Most needlepoint shops have sales staffs of varying levels of expertise. One assumes that the greatest level of expertise is possessed by the owner (though this is not always the case). I try to stress to my employees that it is not necessary for everyone working in the shop at the moment to be a part of the decision-marking process with a customer. Yes, one employee should be completely engaged. But no decision is so earth-shaking that everyone on the face of the earth (or on the payroll of Needle Nicely) needs to offer an opinion. That's why you'll often see me ducking into the backroom while my employees offer their opinions.
I never resent waiting on a customer. In fact, I rather enjoy the interaction (and I should or I shouldn't be in business). However, if I have an employee in the shop, that usually means I should be doing something administrative while she waits on customers. That's why I am paying her. Administrative means writing up finishing to be shipped to the various finisher, entering canvases into the inventory so they can then be hemmed and put on display, paying bills (perish the thought!), ordering fibers, calling designers to place special orders, etc., etc. Or, as happened one recent Thursday, calling the US post office package tracing line to be sure that an insured package wasn't lost. Thank goodness it wasn't and I heard yesterday that it has been picked up at the local post office. I insure finished items for at least $300. so they must be signed for and can't just be dropped on the doorstep. This can cause a problem since so many people work. They often don't recognize the notices that the post office delivers with their mail to indicate where the package is being held for pick up.

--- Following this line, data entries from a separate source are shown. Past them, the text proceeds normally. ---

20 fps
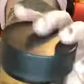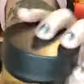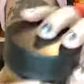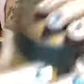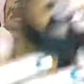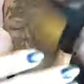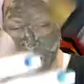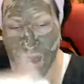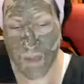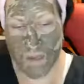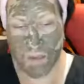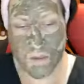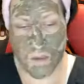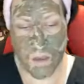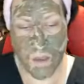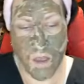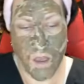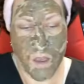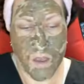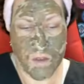mask,
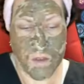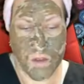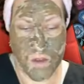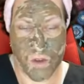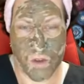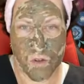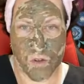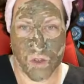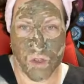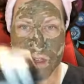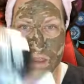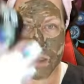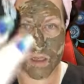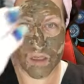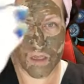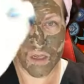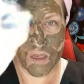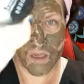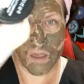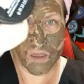so your
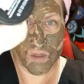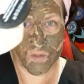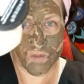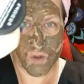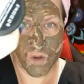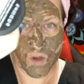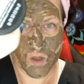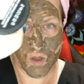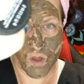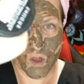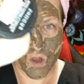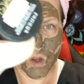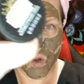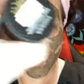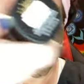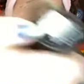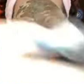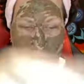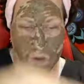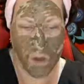ginseng is for
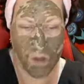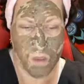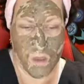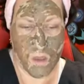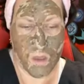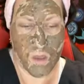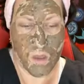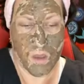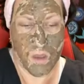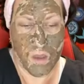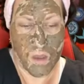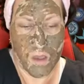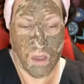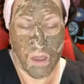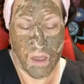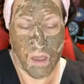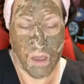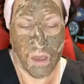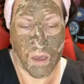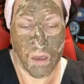glow
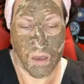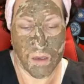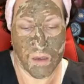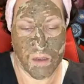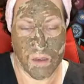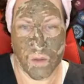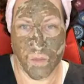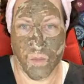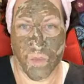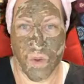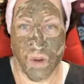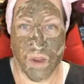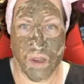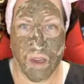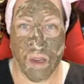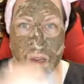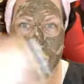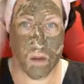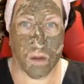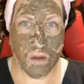and
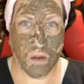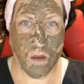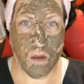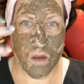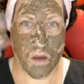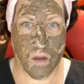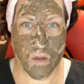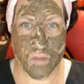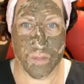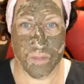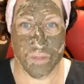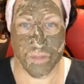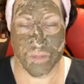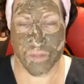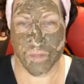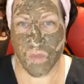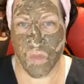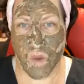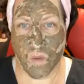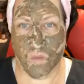bringing
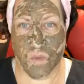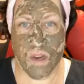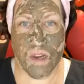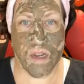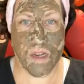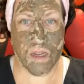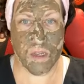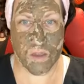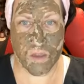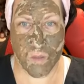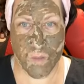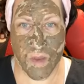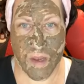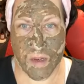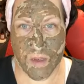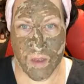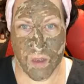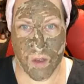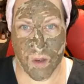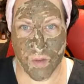radiance
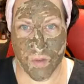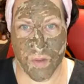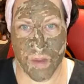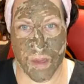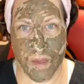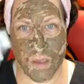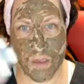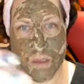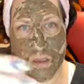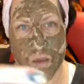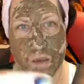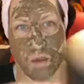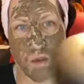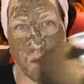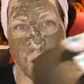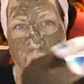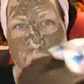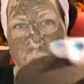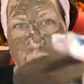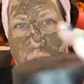back to your face,
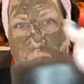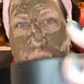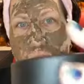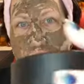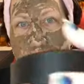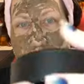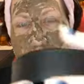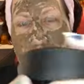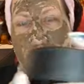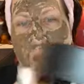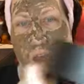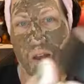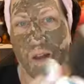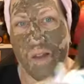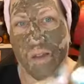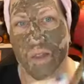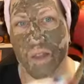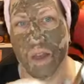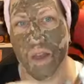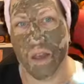okay?
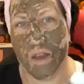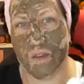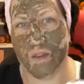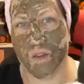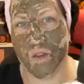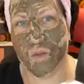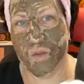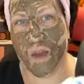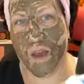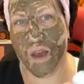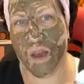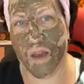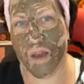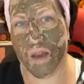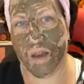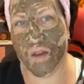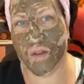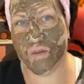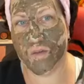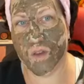And then you
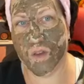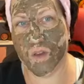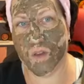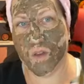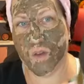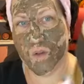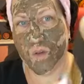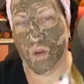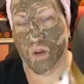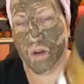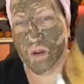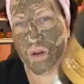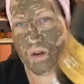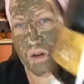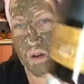have your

On another topic, the splendor rack is functional again. I received the replacement stand from Rainbow Gallery about lunchtime on Thursday. I made a quick call to Stuart and he stopped by around 3 pm to orchestrate the final assembly of the rack. Then Lynn spent Friday morning rehanging the splendor inventory on the hooks. Whew! It looks gorgeous and turns like a dream.
This is the finished pillow of the scallop needlepoint from Trish that I blog-stitched earlier this year. The backing fabric just happened to be a perfect match for the golden tan silk 'n ivory that I had used for the shell and border.